Preoperative testing and perioperative management of hemodynamics after carotid resection are based on an understanding of cerebral blood flow (CBF) regulation. Under normal physiologic conditions, the average CBF is 50-55 mm/100 g/min, a range that is maintained by the autoregulation capacity of cerebral vasculature. However, in significant hypotension, autoregulation is lost and the CBF fluctuates with arterial blood pressure. Generally, CBF must decrease to 20-25 mL/100 g/min for brain dysfunction to occur. Management of systemic blood pressure can thus be critical for maintaining cerebral perfusion in individuals having undergone carotid resection, even in the absence of immediate posttreatment neurologic sequelae. Delayed onset symptoms and even a cerebral vascular accident (CVA) may develop in patients after carotid occlusion if systemic blood pressure drops.

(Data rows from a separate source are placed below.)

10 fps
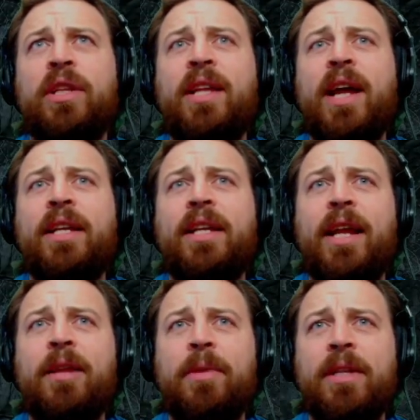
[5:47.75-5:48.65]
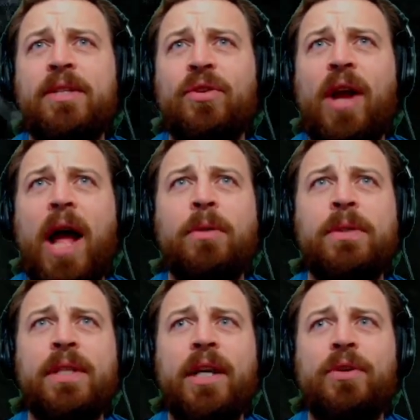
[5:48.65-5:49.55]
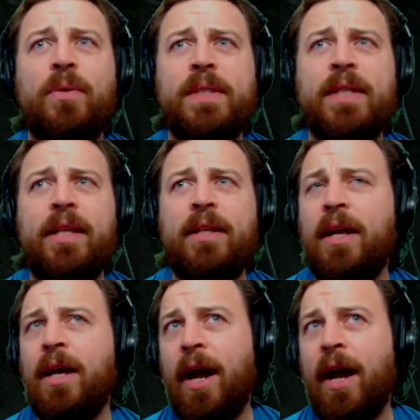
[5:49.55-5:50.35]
attacking enemies that are outside your sight.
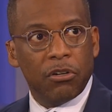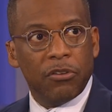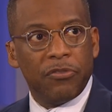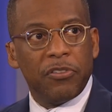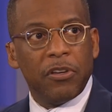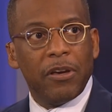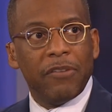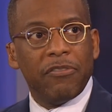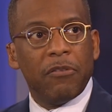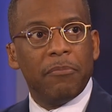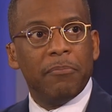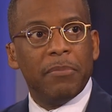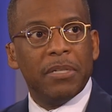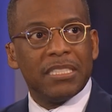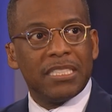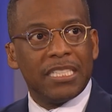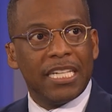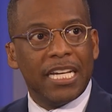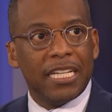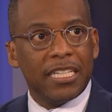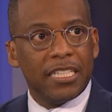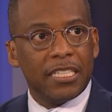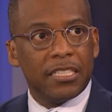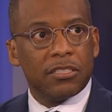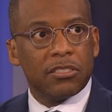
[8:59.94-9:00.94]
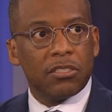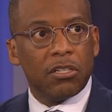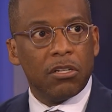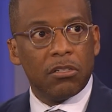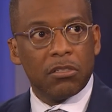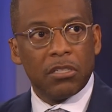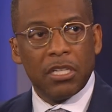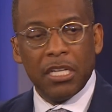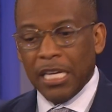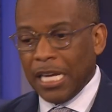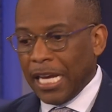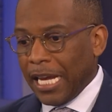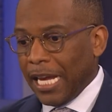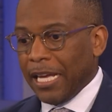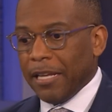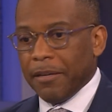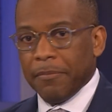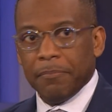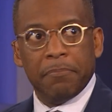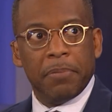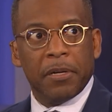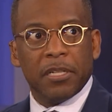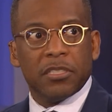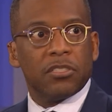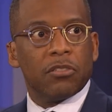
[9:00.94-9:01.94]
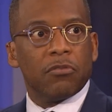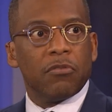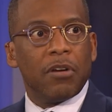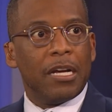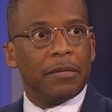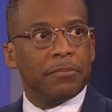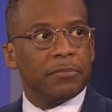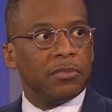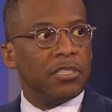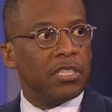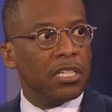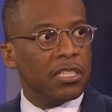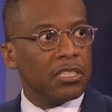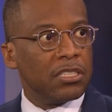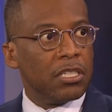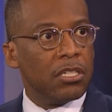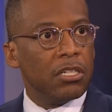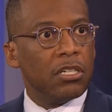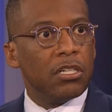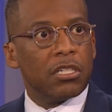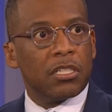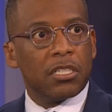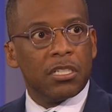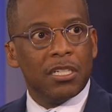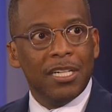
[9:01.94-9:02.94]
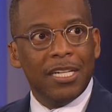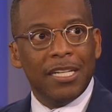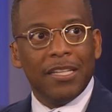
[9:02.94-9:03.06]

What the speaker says: So if you have a Missy Elliott song and Busta Rhymes does the hook,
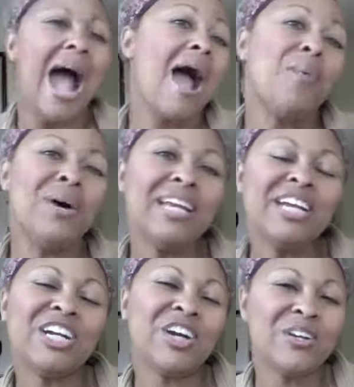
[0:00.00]
I want
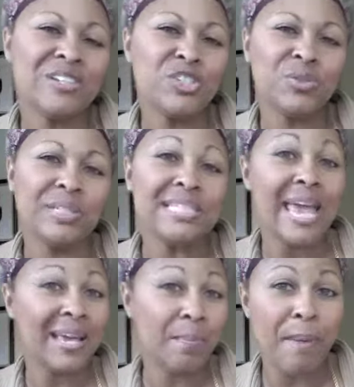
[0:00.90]
to encourage you to
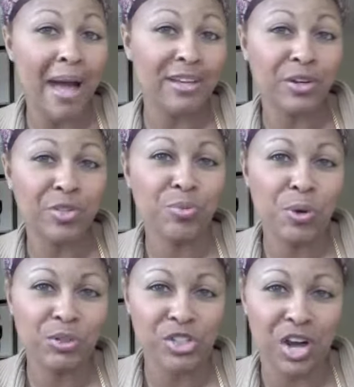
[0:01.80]
take back your
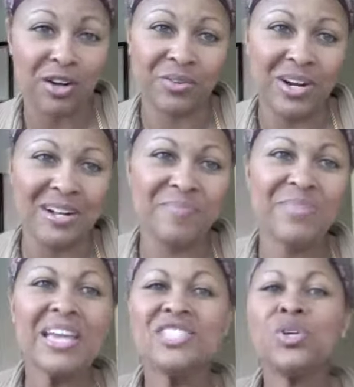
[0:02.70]
throat chakra,
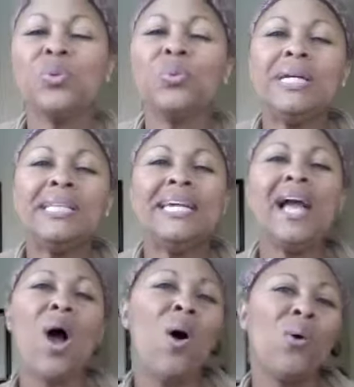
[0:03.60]
to
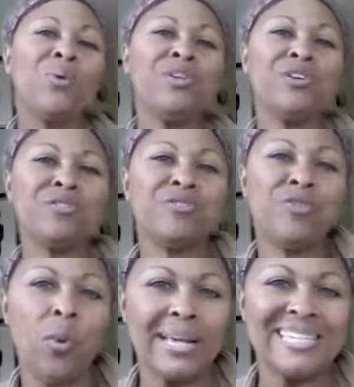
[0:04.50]
really own your
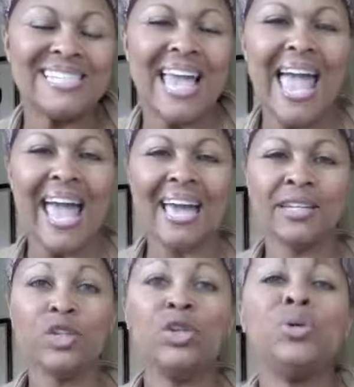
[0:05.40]
voice
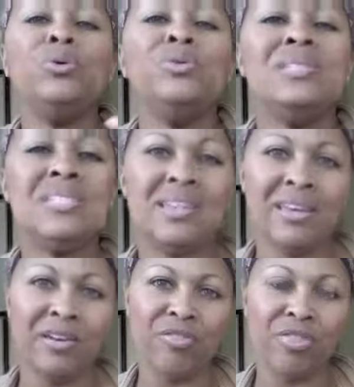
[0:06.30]
and use the
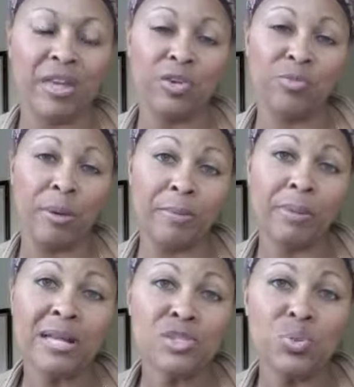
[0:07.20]
gift that you've been
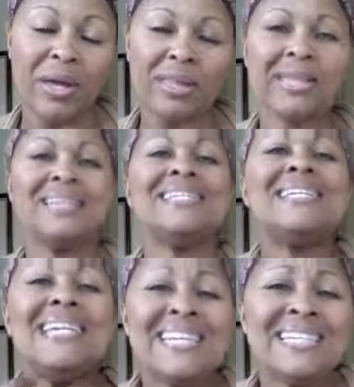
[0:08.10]
blessed with, because
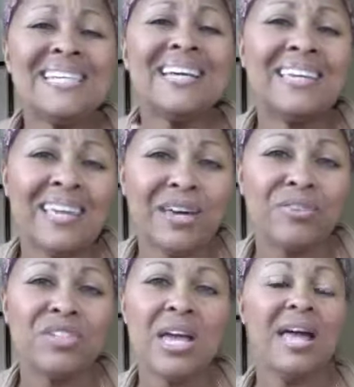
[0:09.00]
it is a
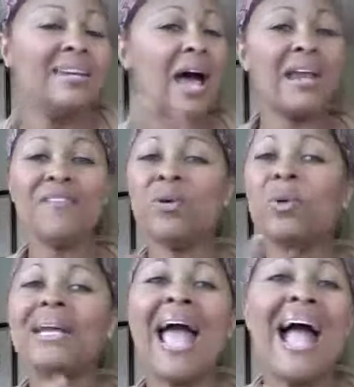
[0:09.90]
gift. Not
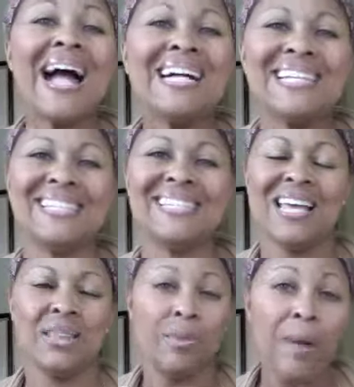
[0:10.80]
everyone has
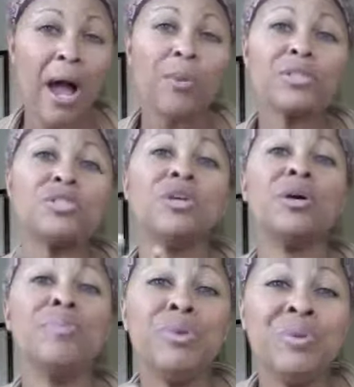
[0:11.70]
the power to
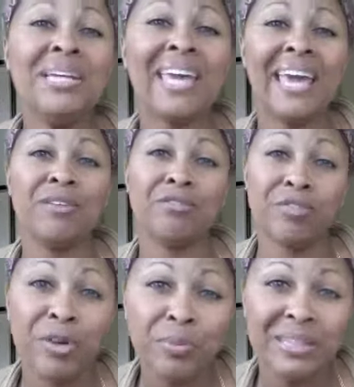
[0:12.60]
communicate
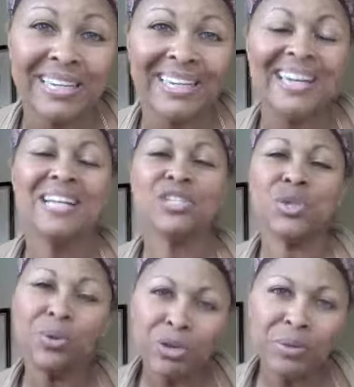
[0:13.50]
verbally,
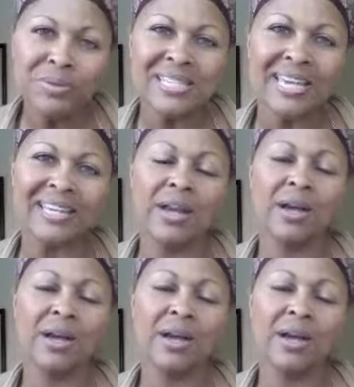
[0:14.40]
so use it.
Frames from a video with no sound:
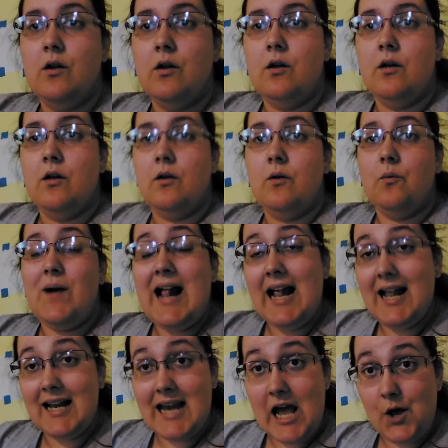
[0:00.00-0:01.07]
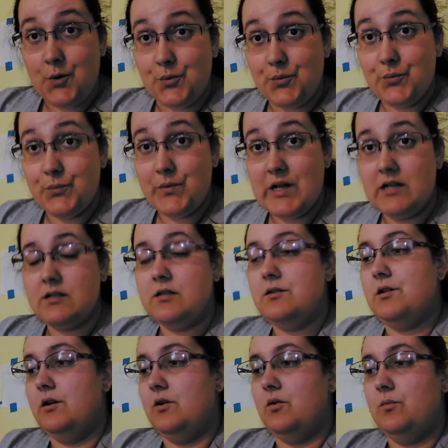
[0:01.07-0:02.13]
Well, hello.
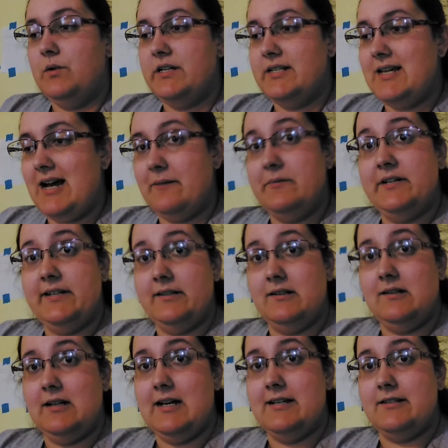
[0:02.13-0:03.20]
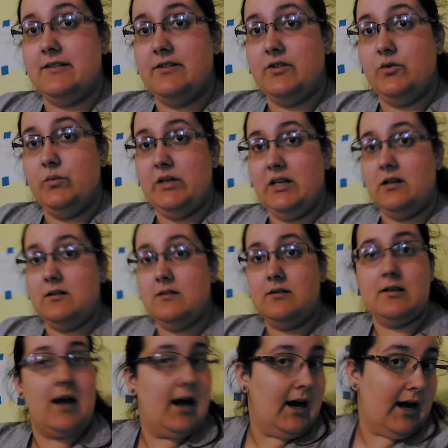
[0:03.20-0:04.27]
So, what has happened in the last two weeks?
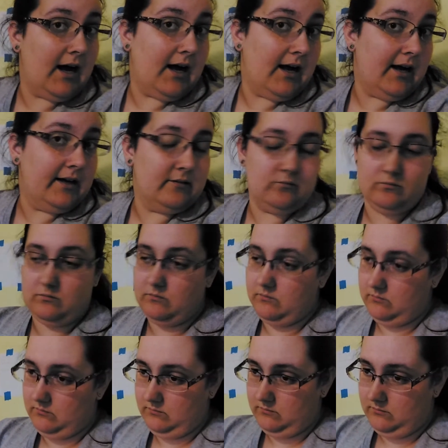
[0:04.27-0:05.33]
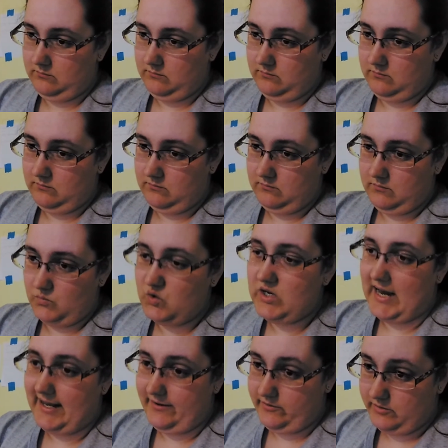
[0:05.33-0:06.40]
Uh,
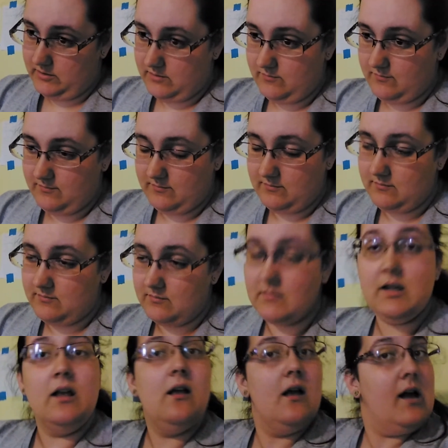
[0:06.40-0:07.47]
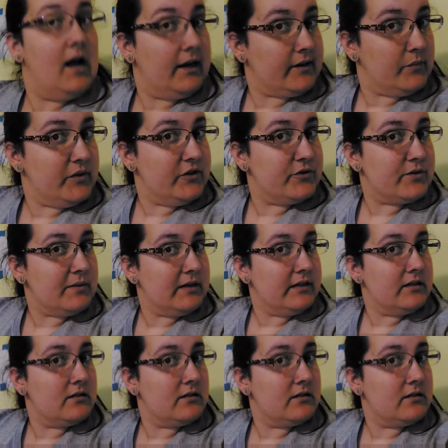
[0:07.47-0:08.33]
child. I got my nose pierced.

The timing of permanent brain injury from ischemia has been well characterized in a primate model. [17] Here, the neurologic symptoms that result from obstruction of the middle cerebral artery were partially reversible for up to 3 hours after occlusion. Microscopic infarcts were observed after 15-30 minutes and moderate-to-large infarction 2-3 hours later. After 3 hours, large permanent infarcts developed. With a regional CBF of less than 23 mL/100 g/min, reversible paralysis occurred. With a regional CBF of less than 10-12 mL/100 g/min for 2-3 hours or of less than 17-18 mL/100 g/min during permanent occlusion, the animals developed irreversible neurologic sequelae.

Stump pressure is an important concept for intraoperative decision making in managing cases of sudden rupture or unexpected carotid involvement. [18] Brisk backflow from the distal carotid stump is a reflection of stump pressure, which is regarded as an indicator of adequate collateral blood flow when the carotid is occluded proximally. Though rarely used clinically, this value may be measured with a strain gauge attached to a 19-gauge needle in the experimental setting. Although stump pressures of more than 50-70 mm Hg are considered low risk, caution is still warranted because intraoperative electroencephalogram changes have been demonstrated at higher pressures. [19] In general, the common carotid artery produces higher stump pressures than the internal carotid artery, if the external carotid artery system is intact and thus available to provide backflow. This difference accounts for the significantly higher risks associated with ligation of the internal versus common carotid artery.

Previous
Next:

Contraindications

Contraindications to surgical management of the neck with carotid artery involvement are based on the patient's comorbidities and ability to tolerate surgery, as well as the technical feasibility of extirpating the tumor. Although few absolute contraindications exist, decision making is heavily influenced by the patient's overall functional status, the anticipated natural course of the tumor, consideration of nonsurgical options, and the patient's level of enthusiasm for surgery given the risk of severe neurologic sequelae or even death.